Jean-Marie Guéhenno, the U.N. chief of peacekeeping operations, says today his department is at its highest-ever levels of deployment.

"With 20 missions, 130,000 personnel authorized; 110,000 already deployed. That's enormous," he said.

The importance of U.N. peacekeeping can be seen in its budget, which has risen to more than $6.5 billion this year for missions in countries such as Sudan, Chad, Georgia, Haiti and Lebanon.

More than 40 percent of all peacekeepers come from Pakistan, Bangladesh, India, Nigeria and Nepal, while Japan and the United States are the largest financial contributors.

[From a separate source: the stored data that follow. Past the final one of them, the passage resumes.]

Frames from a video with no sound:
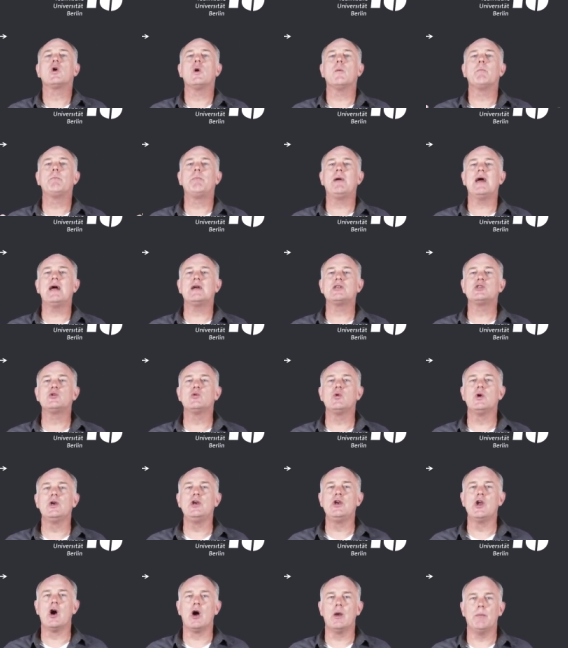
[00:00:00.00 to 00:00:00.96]
compared
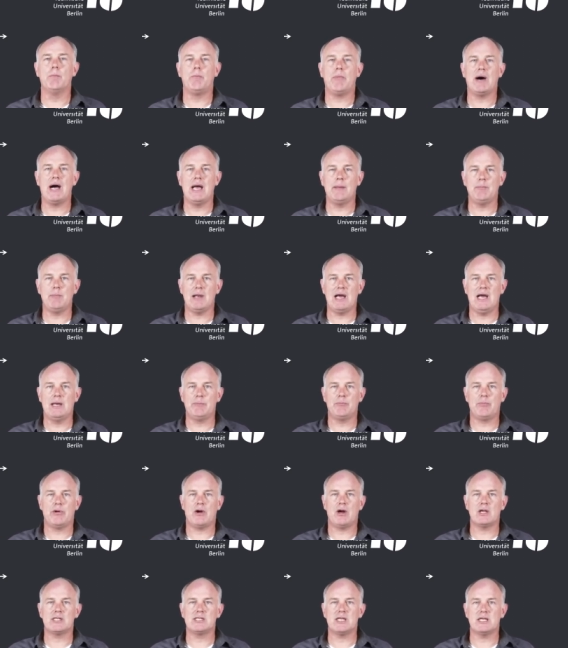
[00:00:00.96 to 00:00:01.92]
to a non-pipeline
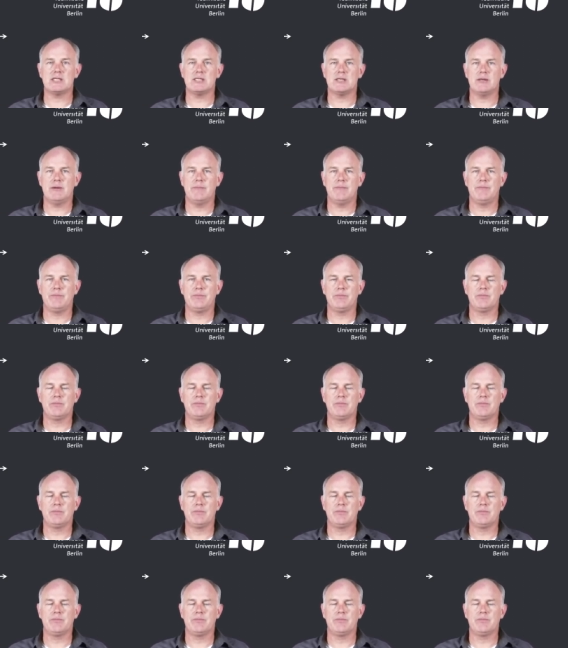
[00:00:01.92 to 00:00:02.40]
processor.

But peacekeeping is dangerous work. Ninety peacekeepers lost their lives last year and more than 2,400 during the last six decades. On Wednesday, one more peacekeeper's name was added to that list, when a Ugandan peacekeeper was killed in the Darfur region of Sudan.

The U.N.'s peacekeeping department has also encountered other problems, notably, misconduct on the part of a small number of peacekeepers that has hurt their reputation.

This week, British charity Save the Children issued a report saying some peacekeepers and international aid workers have sexually abused young children in world trouble spots. Guéhenno says this is one of the challenges of peacekeeping.

"That kind of report is never happy reading," he said. "But it's a very useful report, because it puts the light on one of the challenges we have when you rotate 200,000 people every year. How do you make sure you have the full picture? How do make sure misconduct is not under-reported? How do you make sure when there is misconduct it is effectively followed up?"

Guéhenno says his department is working vigilantly to improve mechanisms for reporting instances of misconduct and to educate peacekeepers, but concedes more needs to be done.

As the United Nations marks the 60th anniversary of its role as international peacekeeper, the 15-member Security Council is about to go to Africa, where it will visit peacekeeping missions it has authorized in Chad, Sudan's Darfur region, the Congo and the Ivory Coast.